====== Material provided

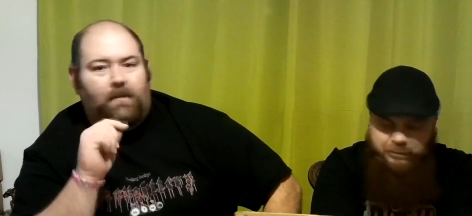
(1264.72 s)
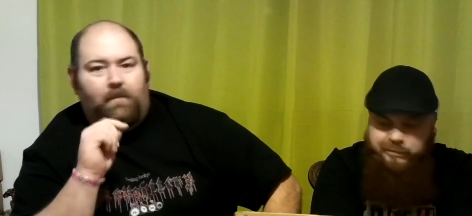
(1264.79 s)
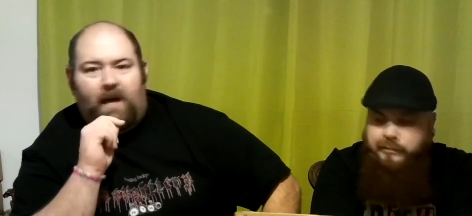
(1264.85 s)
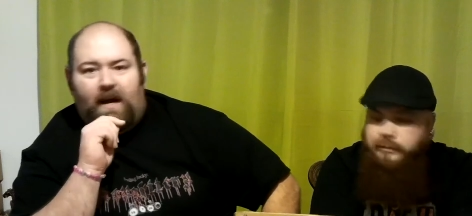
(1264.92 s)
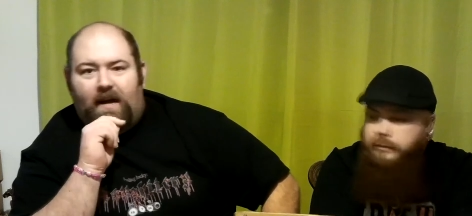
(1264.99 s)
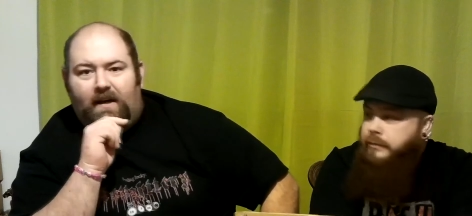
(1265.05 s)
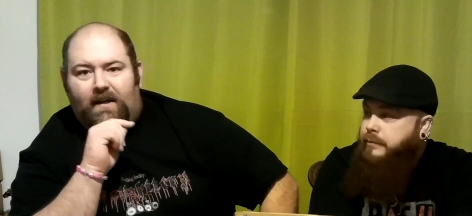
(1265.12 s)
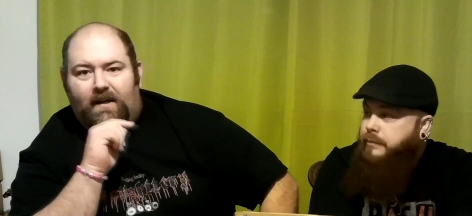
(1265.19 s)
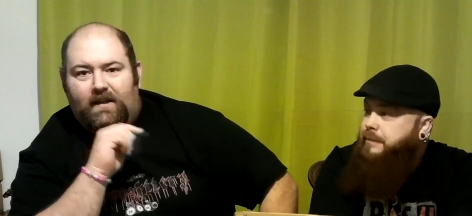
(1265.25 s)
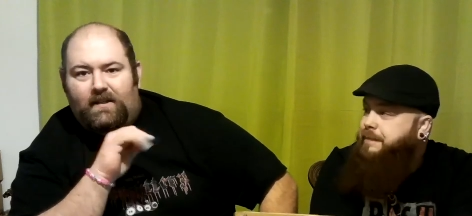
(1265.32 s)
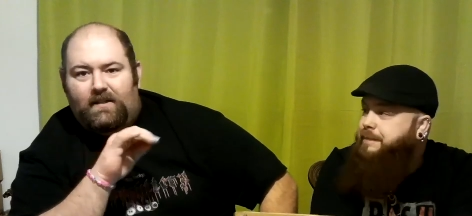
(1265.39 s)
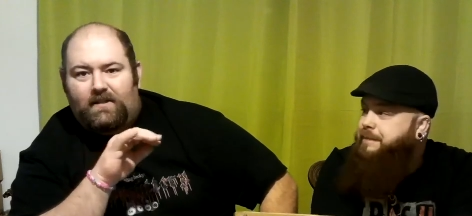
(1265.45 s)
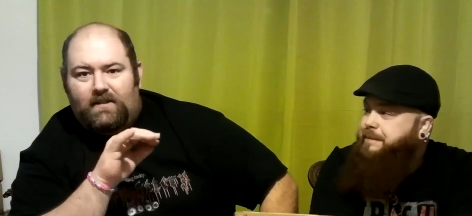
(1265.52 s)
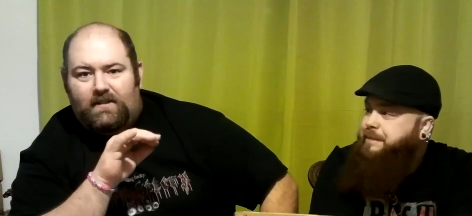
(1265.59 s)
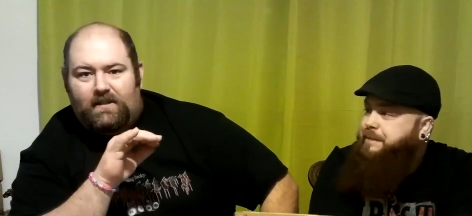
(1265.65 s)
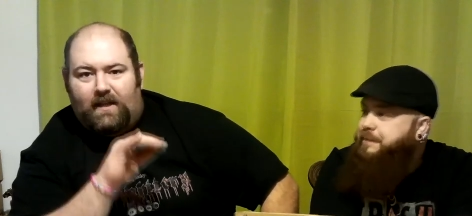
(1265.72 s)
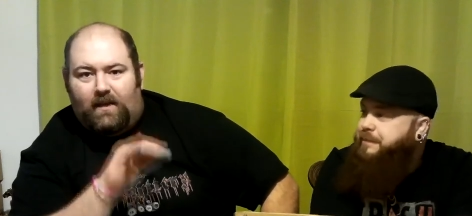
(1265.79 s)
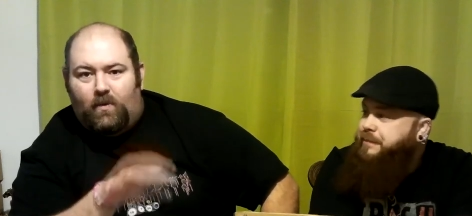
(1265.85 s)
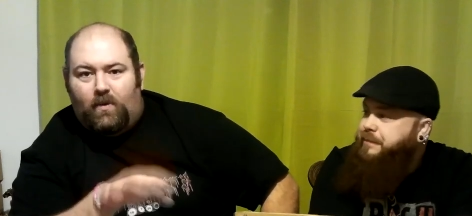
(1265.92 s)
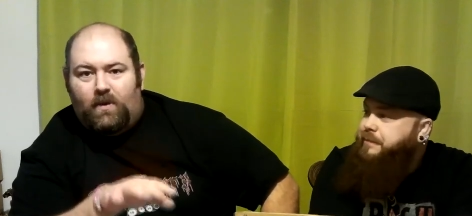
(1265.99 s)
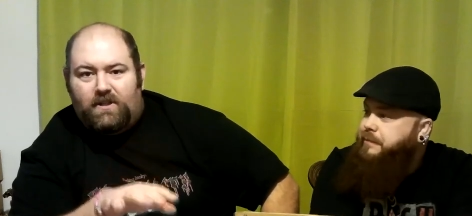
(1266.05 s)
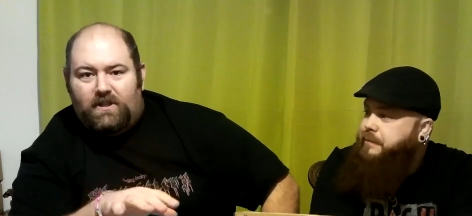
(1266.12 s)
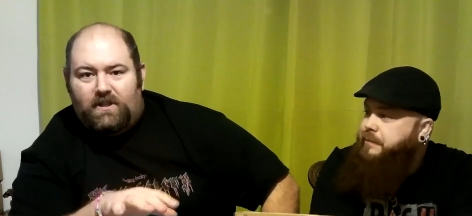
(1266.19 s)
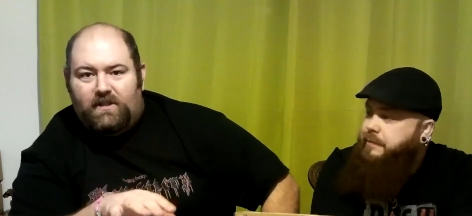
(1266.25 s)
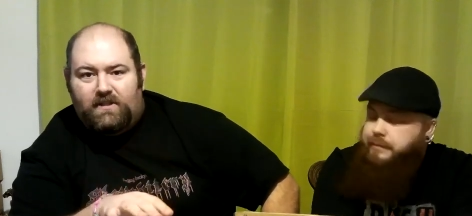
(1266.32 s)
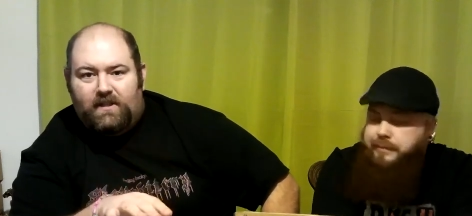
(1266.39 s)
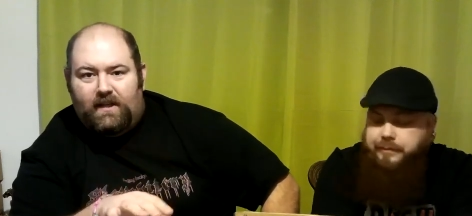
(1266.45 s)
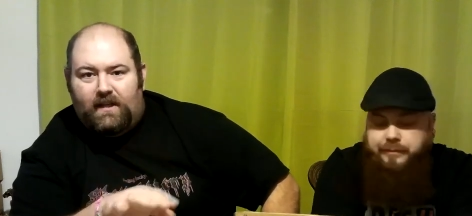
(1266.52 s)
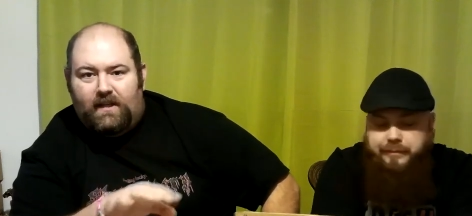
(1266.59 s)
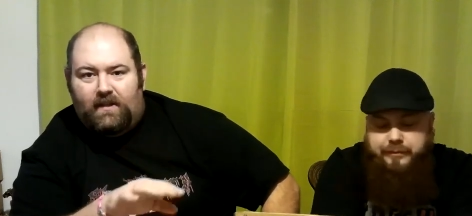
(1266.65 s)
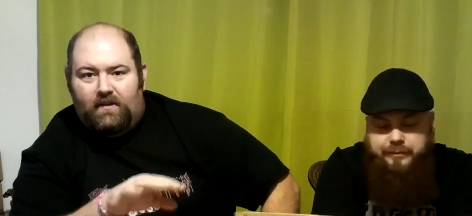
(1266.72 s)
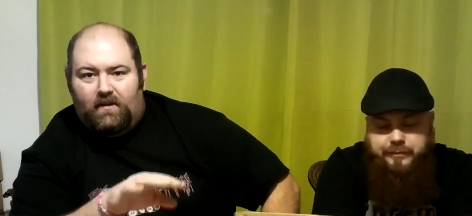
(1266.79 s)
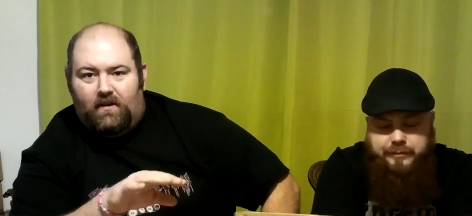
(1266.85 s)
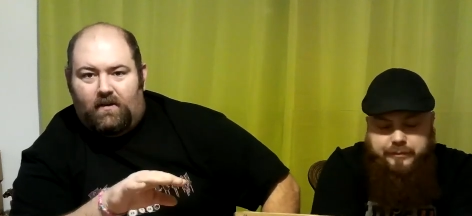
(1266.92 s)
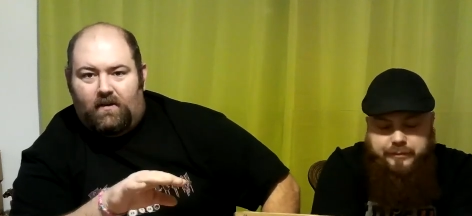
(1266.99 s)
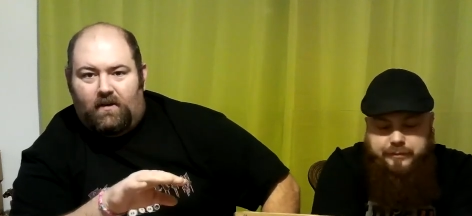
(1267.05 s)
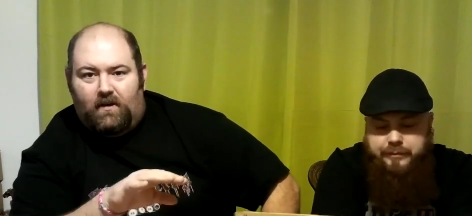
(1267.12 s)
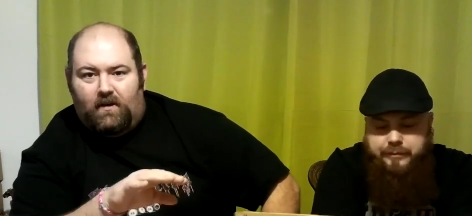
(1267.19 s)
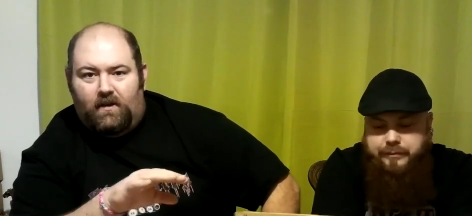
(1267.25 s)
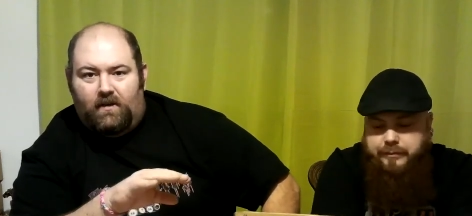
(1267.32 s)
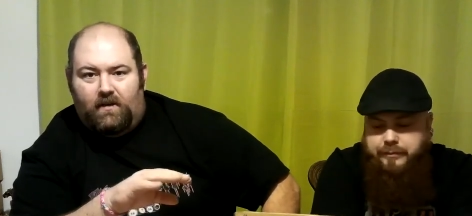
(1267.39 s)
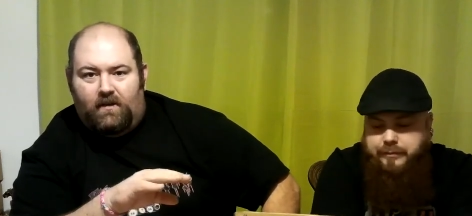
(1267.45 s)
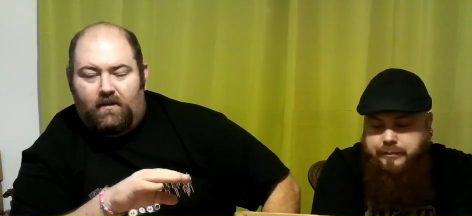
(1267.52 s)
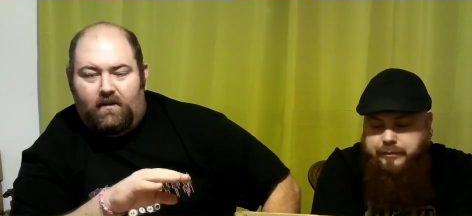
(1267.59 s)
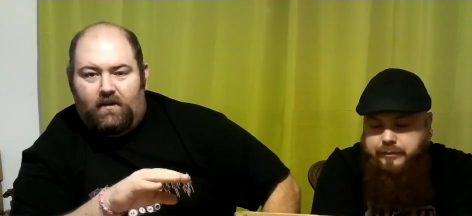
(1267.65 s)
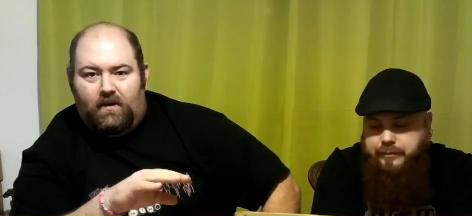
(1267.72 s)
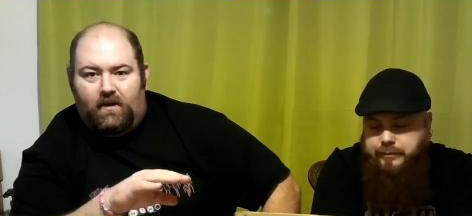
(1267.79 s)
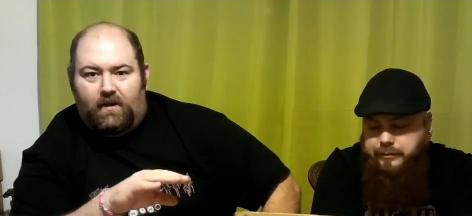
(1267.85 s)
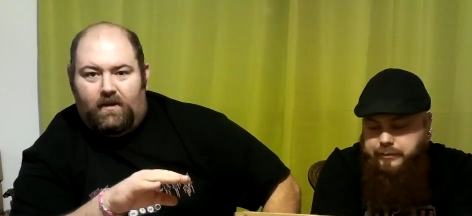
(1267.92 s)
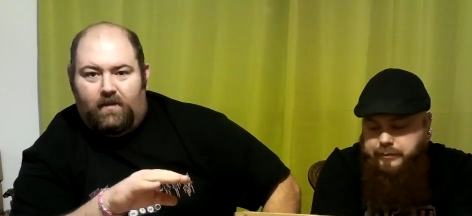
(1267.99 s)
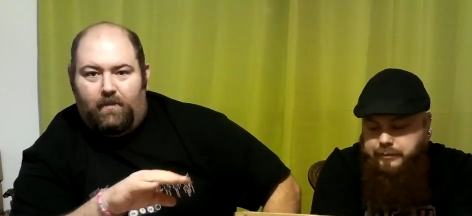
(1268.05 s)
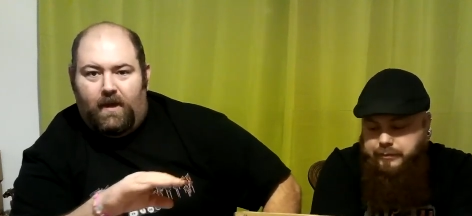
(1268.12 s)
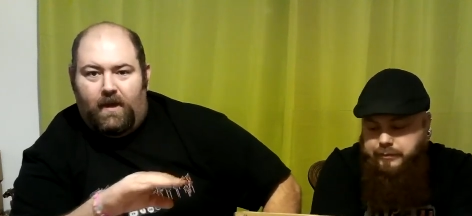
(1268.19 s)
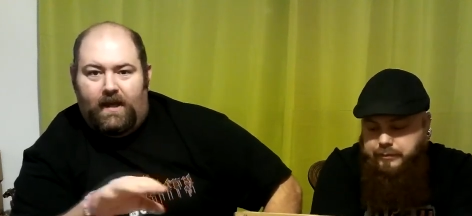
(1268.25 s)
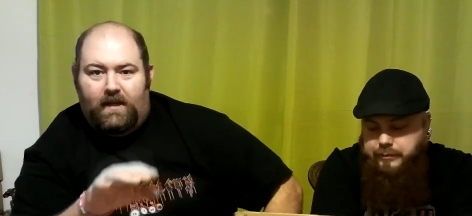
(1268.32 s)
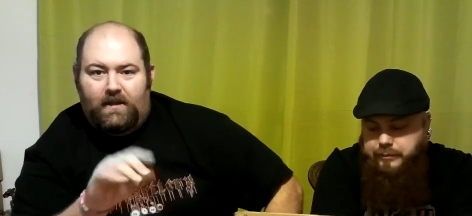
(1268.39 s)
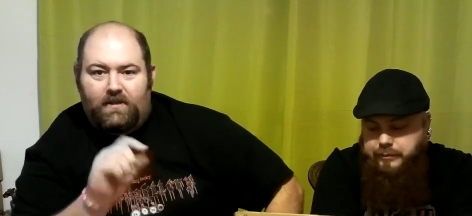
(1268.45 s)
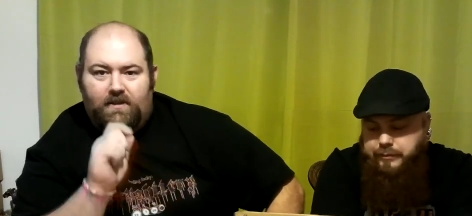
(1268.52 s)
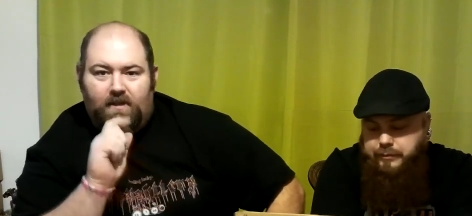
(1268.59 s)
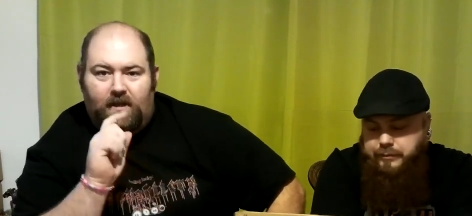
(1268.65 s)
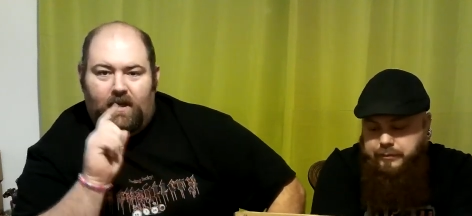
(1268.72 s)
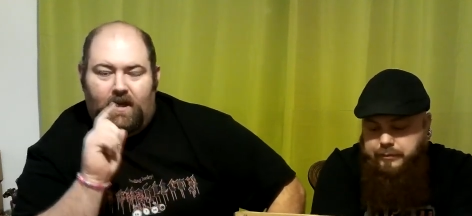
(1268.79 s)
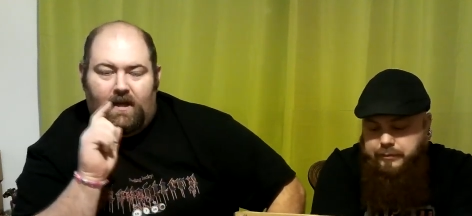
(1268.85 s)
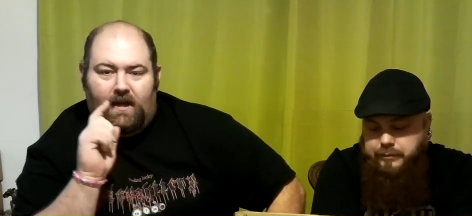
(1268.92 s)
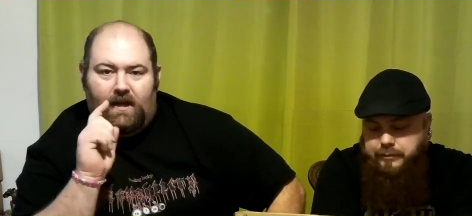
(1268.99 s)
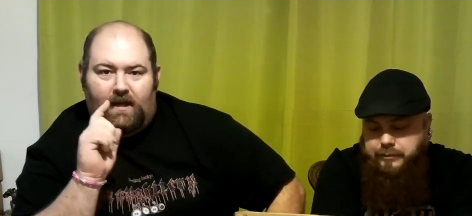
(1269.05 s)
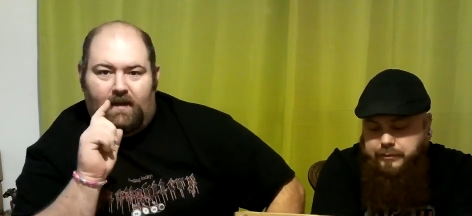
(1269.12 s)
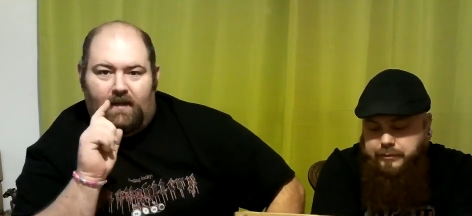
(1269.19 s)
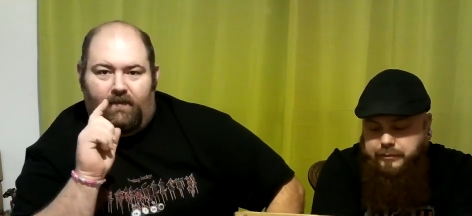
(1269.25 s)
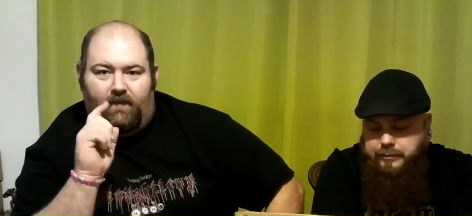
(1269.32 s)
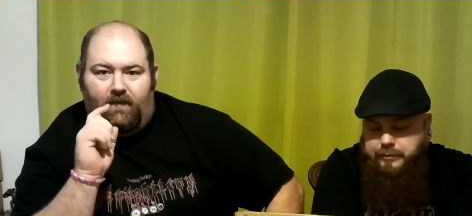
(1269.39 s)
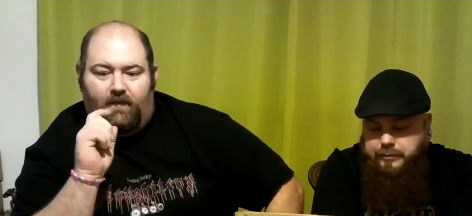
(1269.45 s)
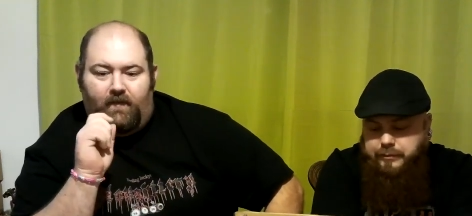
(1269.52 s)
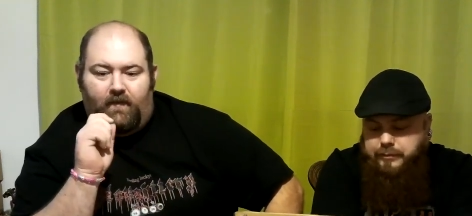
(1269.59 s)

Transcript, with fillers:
Speaker 1: about it is like what she said on the page. If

============

_Work task_.
Reproduce the entries above without change, omitting all pictures.

_Task response_.
(1264.72 s)
(1264.79 s)
(1264.85 s)
(1264.92 s)
(1264.99 s)
(1265.05 s)
(1265.12 s)
(1265.19 s)
(1265.25 s)
(1265.32 s)
(1265.39 s)
(1265.45 s)
(1265.52 s)
(1265.59 s)
(1265.65 s)
(1265.72 s)
(1265.79 s)
(1265.85 s)
(1265.92 s)
(1265.99 s)
(1266.05 s)
(1266.12 s)
(1266.19 s)
(1266.25 s)
(1266.32 s)
(1266.39 s)
(1266.45 s)
(1266.52 s)
(1266.59 s)
(1266.65 s)
(1266.72 s)
(1266.79 s)
(1266.85 s)
(1266.92 s)
(1266.99 s)
(1267.05 s)
(1267.12 s)
(1267.19 s)
(1267.25 s)
(1267.32 s)
(1267.39 s)
(1267.45 s)
(1267.52 s)
(1267.59 s)
(1267.65 s)
(1267.72 s)
(1267.79 s)
(1267.85 s)
(1267.92 s)
(1267.99 s)
(1268.05 s)
(1268.12 s)
(1268.19 s)
(1268.25 s)
(1268.32 s)
(1268.39 s)
(1268.45 s)
(1268.52 s)
(1268.59 s)
(1268.65 s)
(1268.72 s)
(1268.79 s)
(1268.85 s)
(1268.92 s)
(1268.99 s)
(1269.05 s)
(1269.12 s)
(1269.19 s)
(1269.25 s)
(1269.32 s)
(1269.39 s)
(1269.45 s)
(1269.52 s)
(1269.59 s)

Transcript, with fillers:
Speaker 1: about it is like what she said on the page. If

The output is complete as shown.